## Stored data

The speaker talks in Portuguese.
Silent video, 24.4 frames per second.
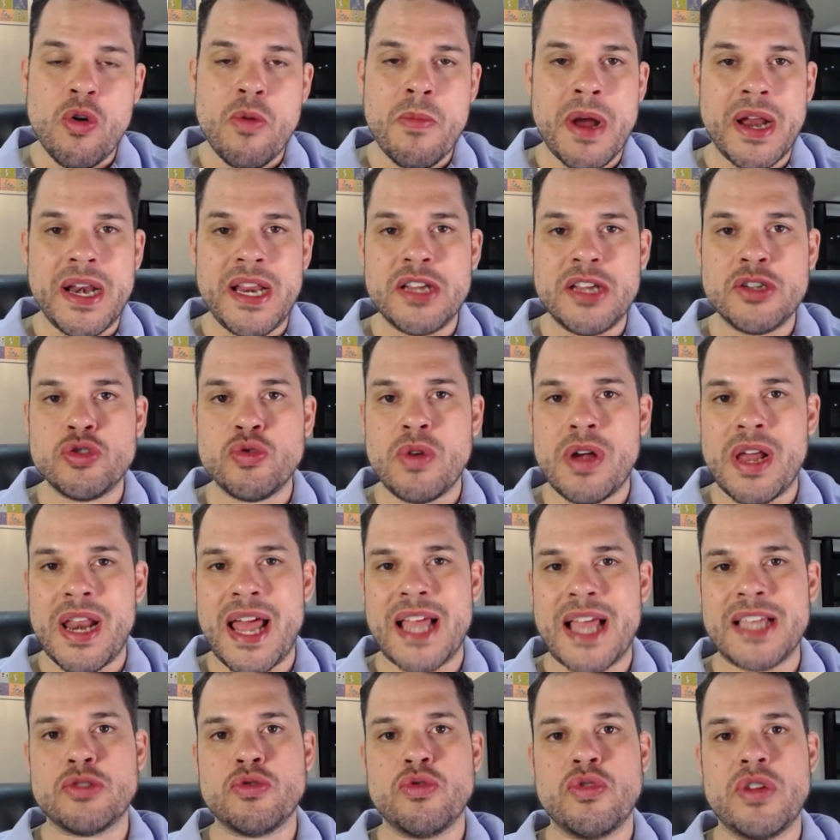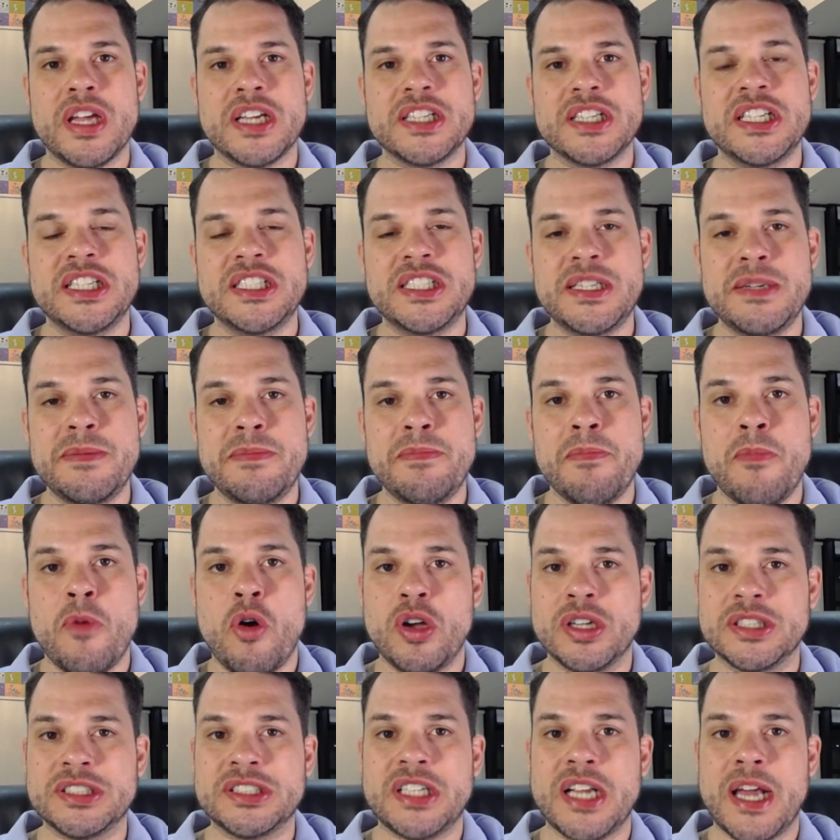o manejo clássico que a gente
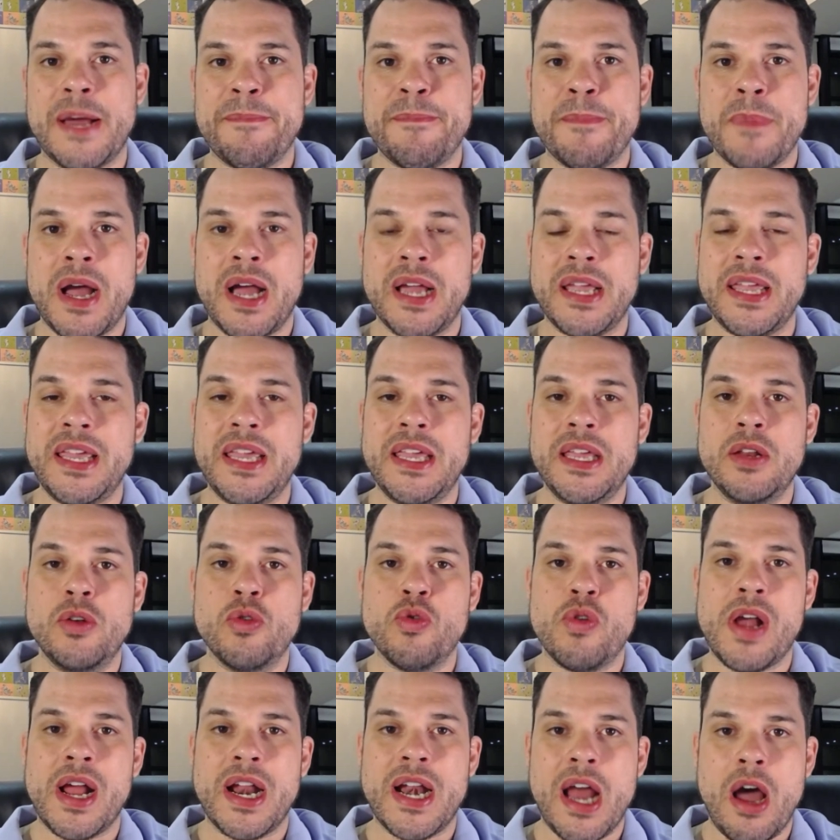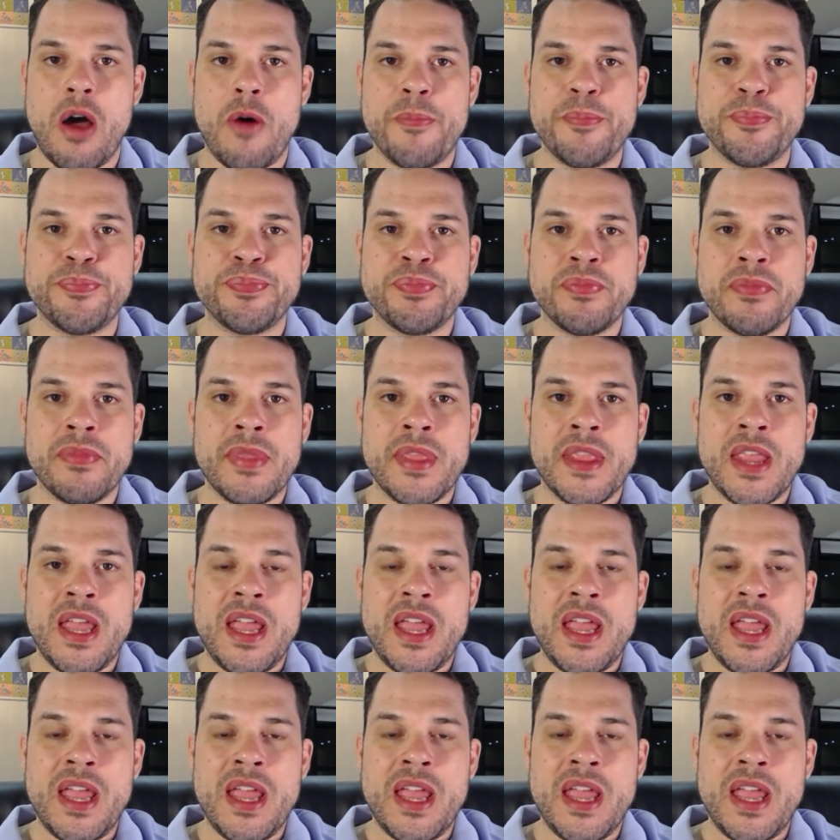mostra aqui no canal?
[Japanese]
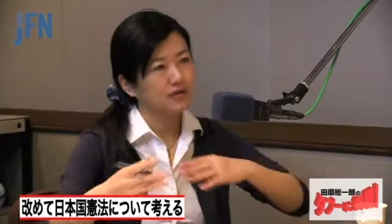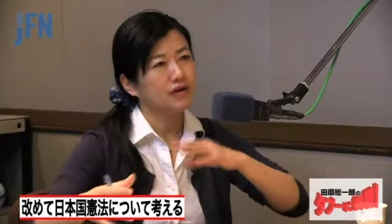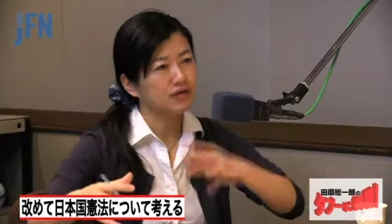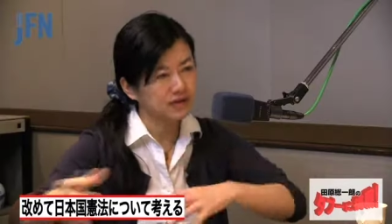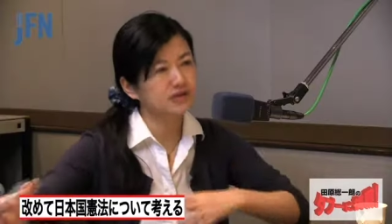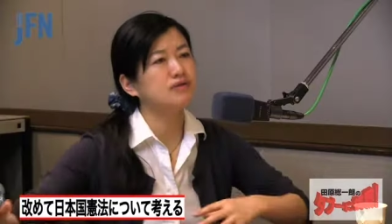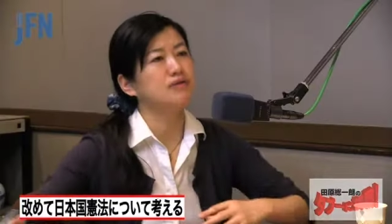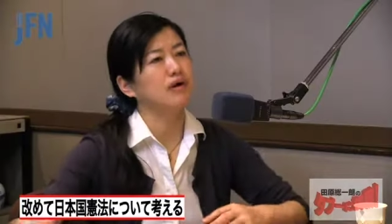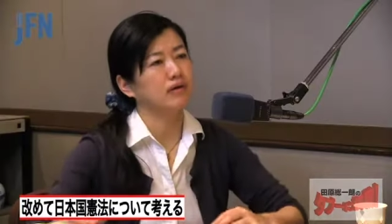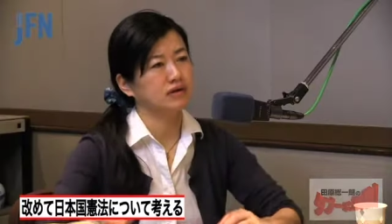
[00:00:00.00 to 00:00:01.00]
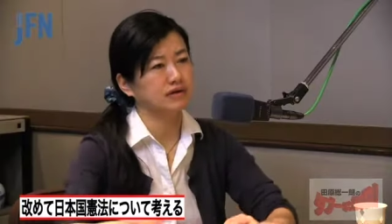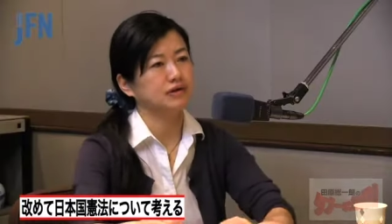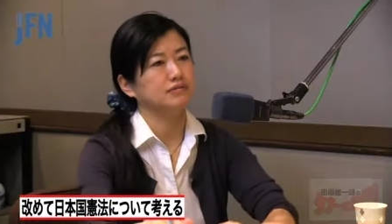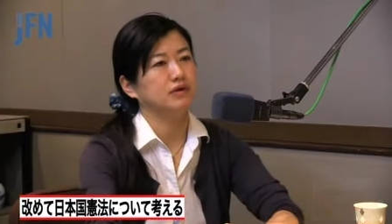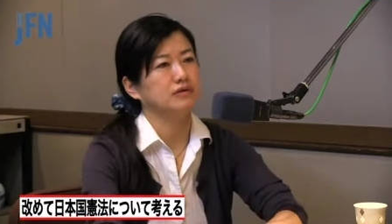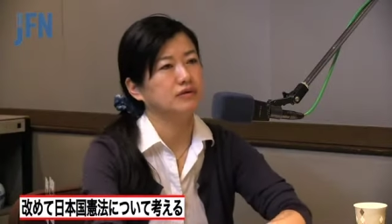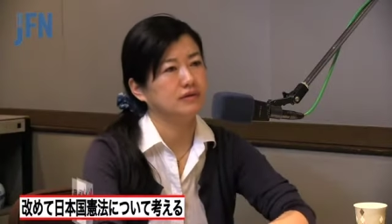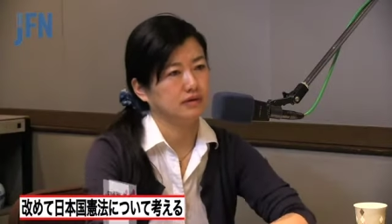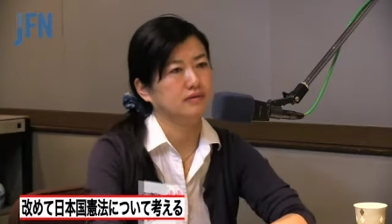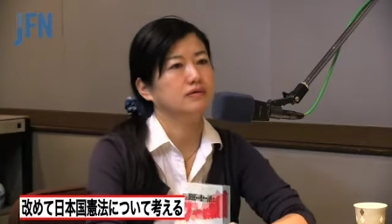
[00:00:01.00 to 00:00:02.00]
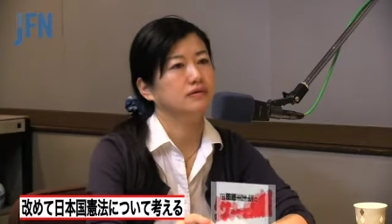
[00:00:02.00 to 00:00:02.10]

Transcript: ひゃくはちじゅうど変わってしまう、うん、で、えー、そ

## ASSIGNED TASK
Only the lines from the one with "[00:00:00.00 to 00:00:01.00]" through the final line of the entries belong in the answer, set down exactly, with both ends included and no pictures.

## RESULT OF THIS TASK
[00:00:00.00 to 00:00:01.00]
[00:00:01.00 to 00:00:02.00]
[00:00:02.00 to 00:00:02.10]

Transcript: ひゃくはちじゅうど変わってしまう、うん、で、えー、そ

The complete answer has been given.